I think I failed because it was extremely hard.

What if I got everything wrong and they stopped me because they knew it wasn't possible for me to pass after 70 questions


----------



## luke_31 (Jan 21, 2015)

If it was incredibly hard chances are you probably passed. When I took the test it was extremely hard too and stopped me at 70ish questions and I passed. Just check later to see if you passed. The test seems to be designed to make you incredibly anxious after you finish.


----------



## Wittywhit (Jan 21, 2015)

luke_31 said:


> If it was incredibly hard chances are you probably passed. When I took the test it was extremely hard too and stopped me at 70ish questions and I passed. Just check later to see if you passed. The test seems to be designed to make you incredibly anxious after you finish.

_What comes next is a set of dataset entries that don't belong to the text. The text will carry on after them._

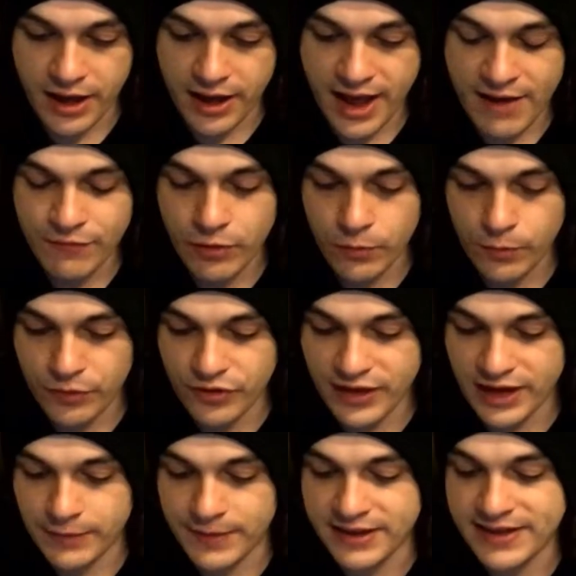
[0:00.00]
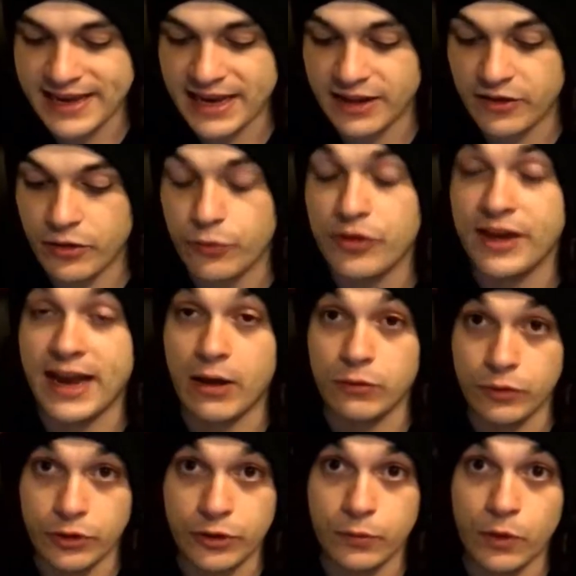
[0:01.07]
everyone was telling me to get it because they were saying how
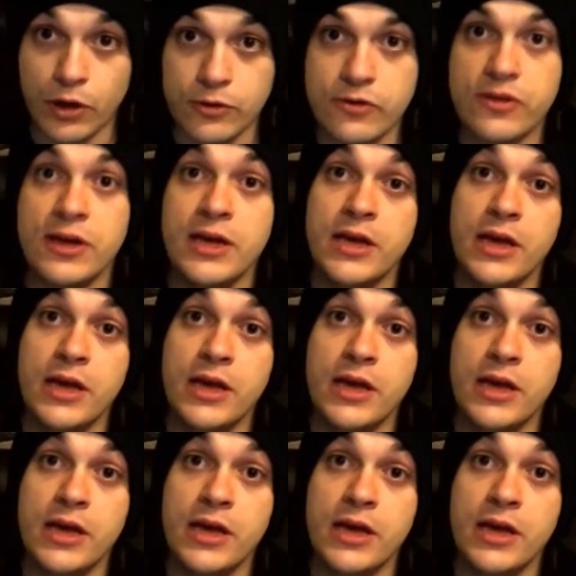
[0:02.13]
good it was.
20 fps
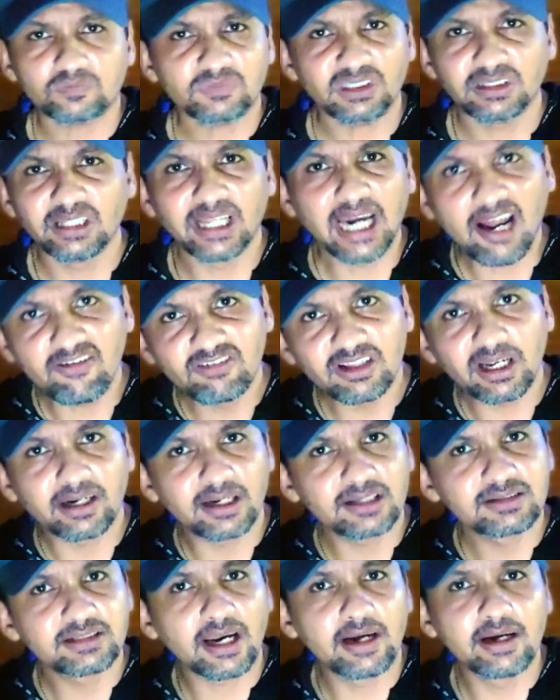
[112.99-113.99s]
Then after
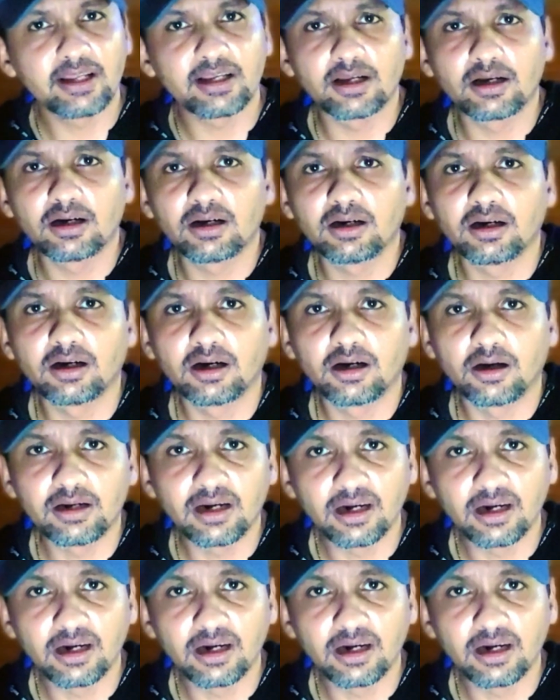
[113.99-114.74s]
understanding and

I just checked like 5 minutes ago and nothing lol. I'm impatient. Finished the test at 3:05 pm. 
How can I tell if I passed or not?


----------



## luke_31 (Jan 21, 2015)

It can take up to a day. Check tomorrow


----------



## Wittywhit (Jan 21, 2015)

luke_31 said:


> It can take up to a day. Check tomorrow


I honesty don't know how to occupy myself >_<. Guess I'll watch anime. I don't want to see anything related to Emt besides my test result lol


----------



## Wittywhit (Jan 22, 2015)

luke_31 said:


> It can take up to a day. Check tomorrow


Just checked this morning, still nothing. I hope I didn't fail. Where do I check?


----------



## luke_31 (Jan 22, 2015)

Login to NREMT site if you see a cert number then you passed. It can take 24hrs from when you took the exam.


----------



## Wittywhit (Jan 22, 2015)

luke_31 said:


> Login to NREMT site if you see a cert number then you passed. It can take 24hrs from when you took the exam.


I passed!!!


----------



## MkVity (Jan 22, 2015)

Wittywhit said:


> I passed!!!



Well done @Wittywhit


----------



## Wittywhit (Jan 22, 2015)

MkVity said:


> Well done @Wittywhit


I studied like crazy!!! Honestly, I didn't think it was too hard because my questioned seemed like the same difficulty and they were random. I was only asked about 3 OBGYN questions too. Some of the questions were very basic questions .


----------



## Amelia (Jan 22, 2015)

Congratulations!


----------



## luke_31 (Jan 22, 2015)

Congrats


----------



## Chimpie (Jan 22, 2015)

Congratulations @Wittywhit!


----------



## sweetpete (Jan 23, 2015)

Congrats!!!


----------